Yes, it is a lot like Twin Peaks but with a wondrously metaphysical story that actually gets resolved rather than disintegrating into impenetrable metanarrative like Lynch’s stuff tends to do. It is also delightfully reminiscent of Fringe, and it seems heavily influenced by two of my favorite films, Chris Marker’s 1962 masterpiece La Jetée and Terry Gilliam’s wonderful 1995 remake of it, Twelve Monkeys. If you know those movies, then I have already given too much away.

That’s the frustrating thing about getting involved in Dark. You can’t really talk about it to someone who hasn’t seen it and might want to or who hasn’t finished watching—or someone who will never watch it for that matter. If, on the other hand, you are talking to someone who has also seen the whole thing, well, the discussions never end.

The cast is massive. Not only are there are a large number of characters, but many of the characters are portrayed at various ages, requiring more actors. The series has done an amazing job of finding players with uncanny resemblances to one another for those roles.

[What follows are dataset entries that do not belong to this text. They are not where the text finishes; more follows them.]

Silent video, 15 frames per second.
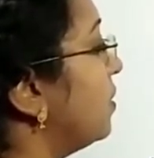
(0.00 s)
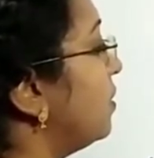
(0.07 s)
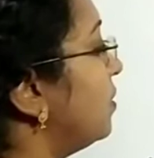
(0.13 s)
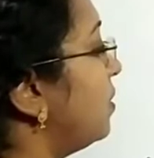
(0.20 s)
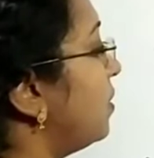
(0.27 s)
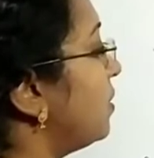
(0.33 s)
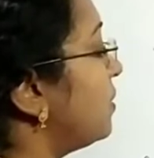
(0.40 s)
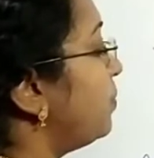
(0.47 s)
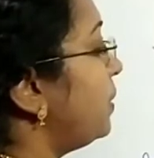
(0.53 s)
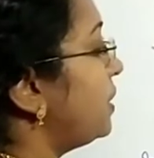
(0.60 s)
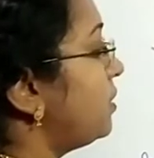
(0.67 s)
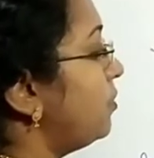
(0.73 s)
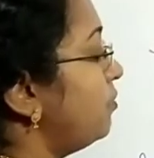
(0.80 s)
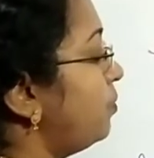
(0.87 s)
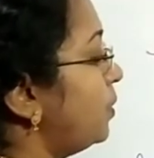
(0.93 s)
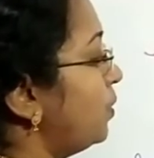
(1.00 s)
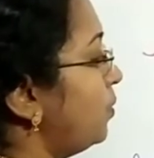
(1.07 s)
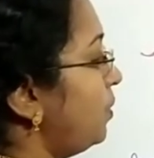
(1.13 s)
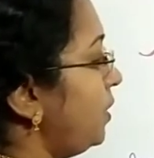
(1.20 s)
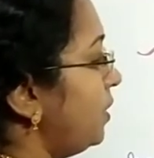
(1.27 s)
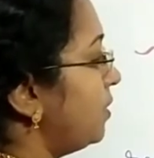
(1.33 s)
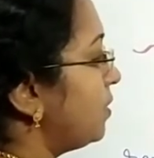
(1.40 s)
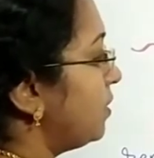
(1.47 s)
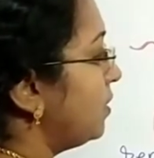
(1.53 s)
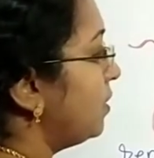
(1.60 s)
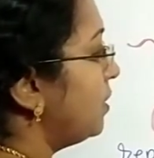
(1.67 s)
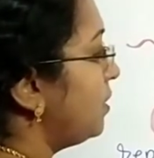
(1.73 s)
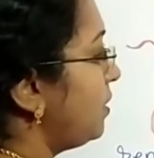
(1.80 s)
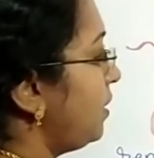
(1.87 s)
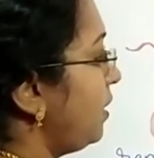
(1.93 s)
The respective proteins, in
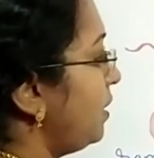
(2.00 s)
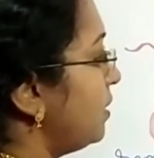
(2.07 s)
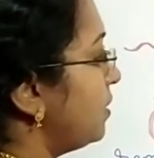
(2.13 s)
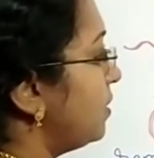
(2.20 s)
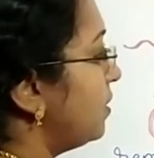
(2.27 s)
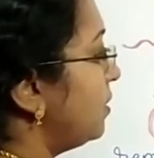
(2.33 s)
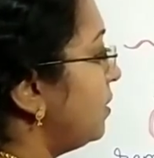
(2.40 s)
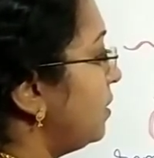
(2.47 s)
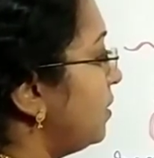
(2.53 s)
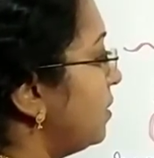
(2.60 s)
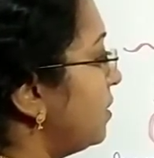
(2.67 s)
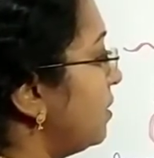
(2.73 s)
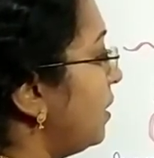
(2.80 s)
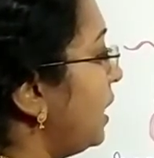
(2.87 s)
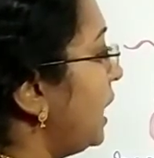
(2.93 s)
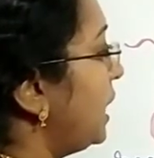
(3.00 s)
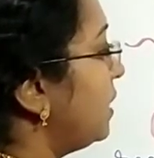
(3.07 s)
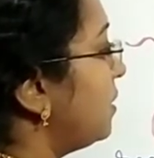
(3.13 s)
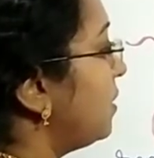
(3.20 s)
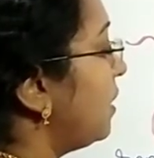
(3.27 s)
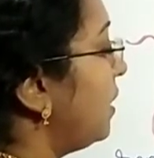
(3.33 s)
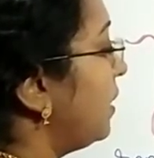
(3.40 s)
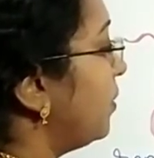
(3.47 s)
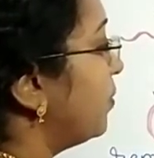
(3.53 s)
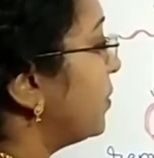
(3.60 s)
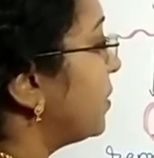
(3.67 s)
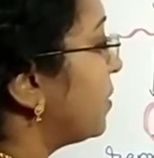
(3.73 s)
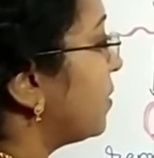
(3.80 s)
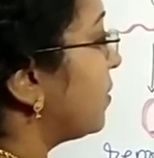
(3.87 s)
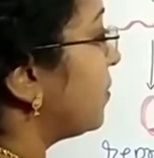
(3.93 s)
this case, it is the
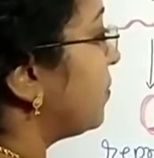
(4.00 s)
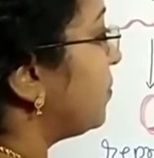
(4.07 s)
enzymes.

Of all the numerous character arcs and plot strands, two personages stand out. Busy young actor Louis Hoffman (Land of Mine, Center of My World) plays Jonas, the young man at the heart of the mysteries and, potentially, the savior of his world and perhaps others. He has recently returned from a mental institution after his father’s suicide, and his face is consistently haunted and haunting. Lisa Vicari plays his soulmate Martha, and while slower to come into her own as a character, she grows into a worthy counterpart in her own epic narrative. Together, they give a whole new meaning to the idea of star-crossed lovers.

It’s the kind of series where, after you’ve seen it, you can’t stop talking about it with the person you saw it with. There are too many things to think about and piece together afterwards. Too many small details that take on greater significance if and when you can remember them. It’s also the kind of series that you know, at some point in the future, you are going to have to watch again.